What you have to do:
A verbatim copy of all the data is required, minus any images.

Exercise input:
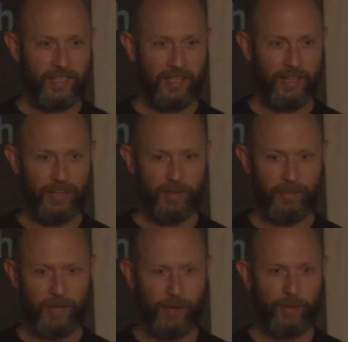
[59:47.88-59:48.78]

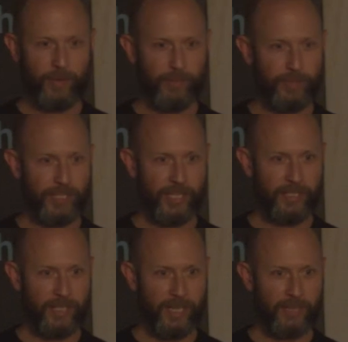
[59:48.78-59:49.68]
Um, I wouldn't
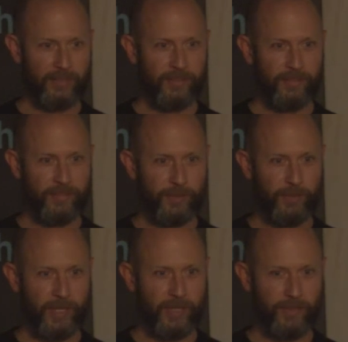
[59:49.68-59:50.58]
appreciate that of
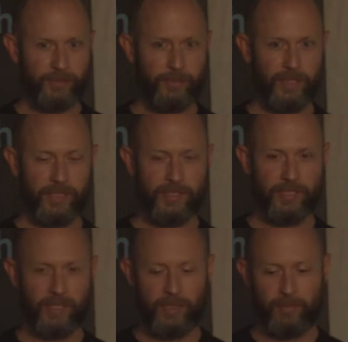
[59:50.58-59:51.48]
someone else, but
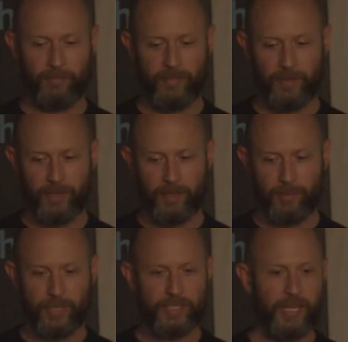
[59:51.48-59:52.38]
it's um,
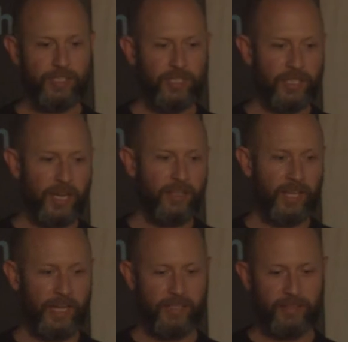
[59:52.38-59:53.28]
plus I just I
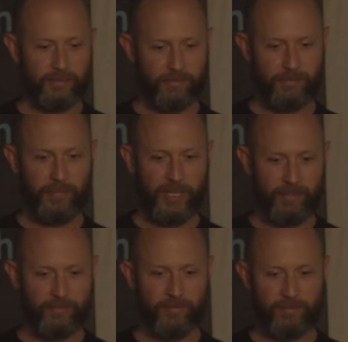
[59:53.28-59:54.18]
like
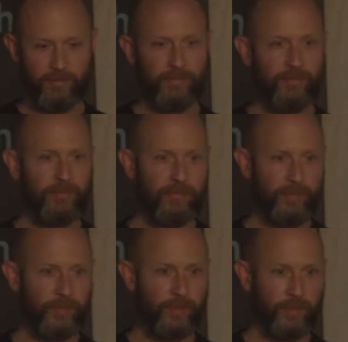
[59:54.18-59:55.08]
being
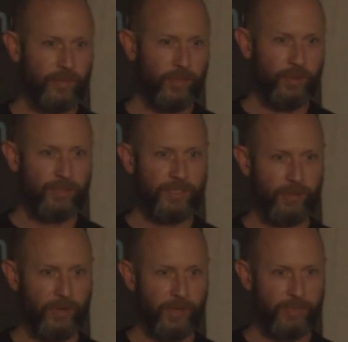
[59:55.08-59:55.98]
cl close
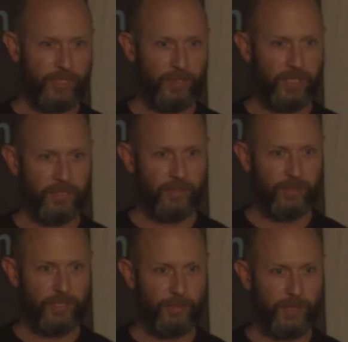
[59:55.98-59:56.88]
to what I'm shooting,
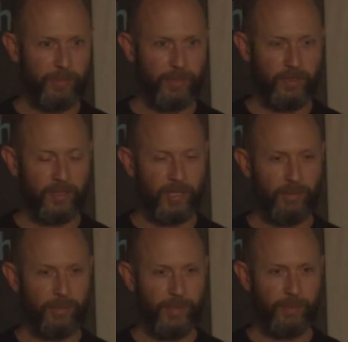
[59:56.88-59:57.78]
close to people,
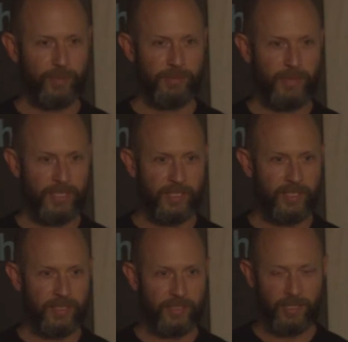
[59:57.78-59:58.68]
up in people's
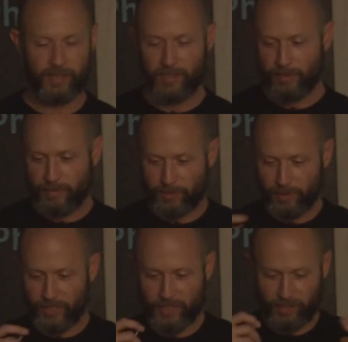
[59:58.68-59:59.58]
business, like
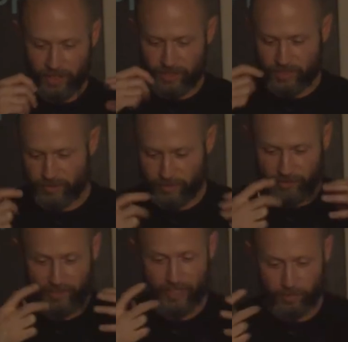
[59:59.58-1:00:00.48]
people eating lunches
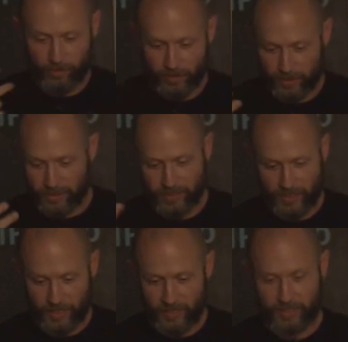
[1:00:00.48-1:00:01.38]
above keyboards and
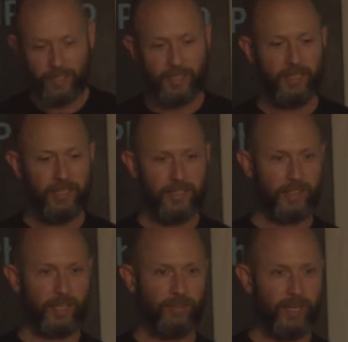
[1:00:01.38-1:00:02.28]
like
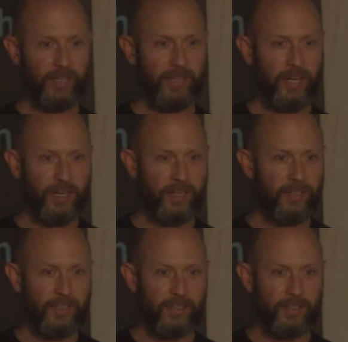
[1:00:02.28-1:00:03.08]
like right there,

Solution:
[59:47.88-59:48.78]

[59:48.78-59:49.68]
Um, I wouldn't
[59:49.68-59:50.58]
appreciate that of
[59:50.58-59:51.48]
someone else, but
[59:51.48-59:52.38]
it's um,
[59:52.38-59:53.28]
plus I just I
[59:53.28-59:54.18]
like
[59:54.18-59:55.08]
being
[59:55.08-59:55.98]
cl close
[59:55.98-59:56.88]
to what I'm shooting,
[59:56.88-59:57.78]
close to people,
[59:57.78-59:58.68]
up in people's
[59:58.68-59:59.58]
business, like
[59:59.58-1:00:00.48]
people eating lunches
[1:00:00.48-1:00:01.38]
above keyboards and
[1:00:01.38-1:00:02.28]
like
[1:00:02.28-1:00:03.08]
like right there,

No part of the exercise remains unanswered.